**GIVEN INFORMATION**
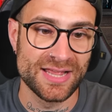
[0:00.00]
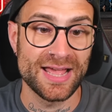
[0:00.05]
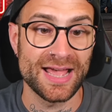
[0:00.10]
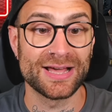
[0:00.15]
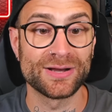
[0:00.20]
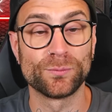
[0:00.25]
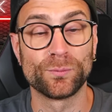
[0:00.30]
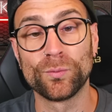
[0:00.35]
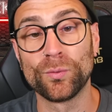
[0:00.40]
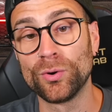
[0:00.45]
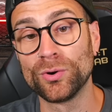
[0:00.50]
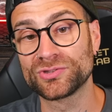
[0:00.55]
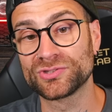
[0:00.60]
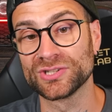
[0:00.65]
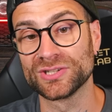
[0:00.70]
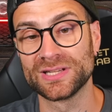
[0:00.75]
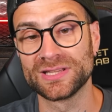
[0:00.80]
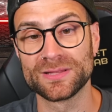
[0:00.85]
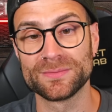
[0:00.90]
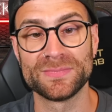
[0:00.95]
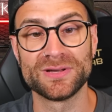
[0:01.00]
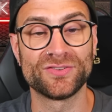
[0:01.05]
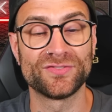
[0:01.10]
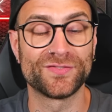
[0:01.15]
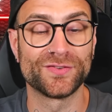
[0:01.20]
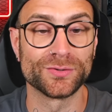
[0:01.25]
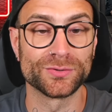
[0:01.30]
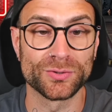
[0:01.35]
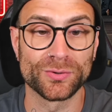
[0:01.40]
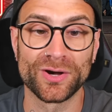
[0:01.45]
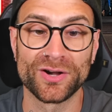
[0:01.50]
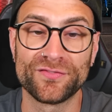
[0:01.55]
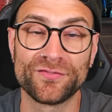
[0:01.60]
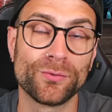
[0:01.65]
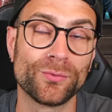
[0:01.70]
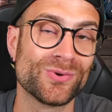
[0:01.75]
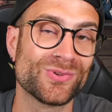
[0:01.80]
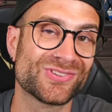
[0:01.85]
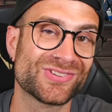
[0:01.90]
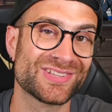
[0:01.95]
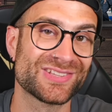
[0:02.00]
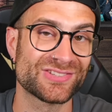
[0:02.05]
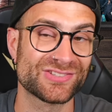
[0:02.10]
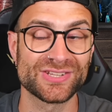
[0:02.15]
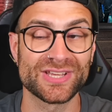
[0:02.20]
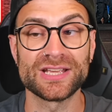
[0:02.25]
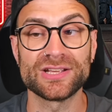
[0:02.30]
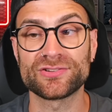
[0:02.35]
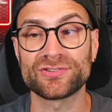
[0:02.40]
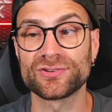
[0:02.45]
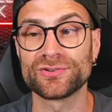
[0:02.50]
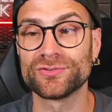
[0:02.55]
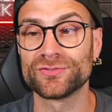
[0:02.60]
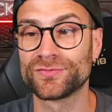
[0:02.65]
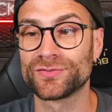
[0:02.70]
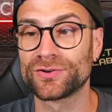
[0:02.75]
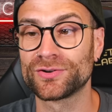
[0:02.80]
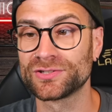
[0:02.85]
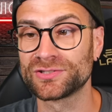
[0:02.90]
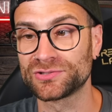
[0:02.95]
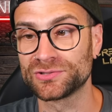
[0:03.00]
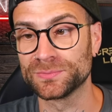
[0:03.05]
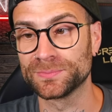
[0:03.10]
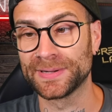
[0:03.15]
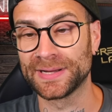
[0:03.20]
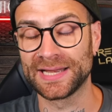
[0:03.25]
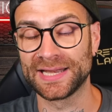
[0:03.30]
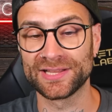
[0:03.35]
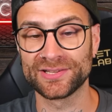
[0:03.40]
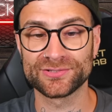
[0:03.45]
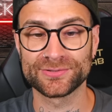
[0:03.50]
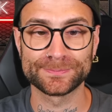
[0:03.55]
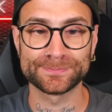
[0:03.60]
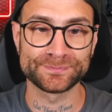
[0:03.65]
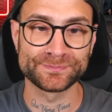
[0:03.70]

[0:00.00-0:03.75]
And Wharton in the midfield, who I thought was sensational for Crystal Palace.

**INSTRUCTIONS TO FOLLOW**
Would you transcribe the whole listing above exactly? The pictures should not be included.

**EXERCISE RESULT**
[0:00.00]
[0:00.05]
[0:00.10]
[0:00.15]
[0:00.20]
[0:00.25]
[0:00.30]
[0:00.35]
[0:00.40]
[0:00.45]
[0:00.50]
[0:00.55]
[0:00.60]
[0:00.65]
[0:00.70]
[0:00.75]
[0:00.80]
[0:00.85]
[0:00.90]
[0:00.95]
[0:01.00]
[0:01.05]
[0:01.10]
[0:01.15]
[0:01.20]
[0:01.25]
[0:01.30]
[0:01.35]
[0:01.40]
[0:01.45]
[0:01.50]
[0:01.55]
[0:01.60]
[0:01.65]
[0:01.70]
[0:01.75]
[0:01.80]
[0:01.85]
[0:01.90]
[0:01.95]
[0:02.00]
[0:02.05]
[0:02.10]
[0:02.15]
[0:02.20]
[0:02.25]
[0:02.30]
[0:02.35]
[0:02.40]
[0:02.45]
[0:02.50]
[0:02.55]
[0:02.60]
[0:02.65]
[0:02.70]
[0:02.75]
[0:02.80]
[0:02.85]
[0:02.90]
[0:02.95]
[0:03.00]
[0:03.05]
[0:03.10]
[0:03.15]
[0:03.20]
[0:03.25]
[0:03.30]
[0:03.35]
[0:03.40]
[0:03.45]
[0:03.50]
[0:03.55]
[0:03.60]
[0:03.65]
[0:03.70]

[0:00.00-0:03.75]
And Wharton in the midfield, who I thought was sensational for Crystal Palace.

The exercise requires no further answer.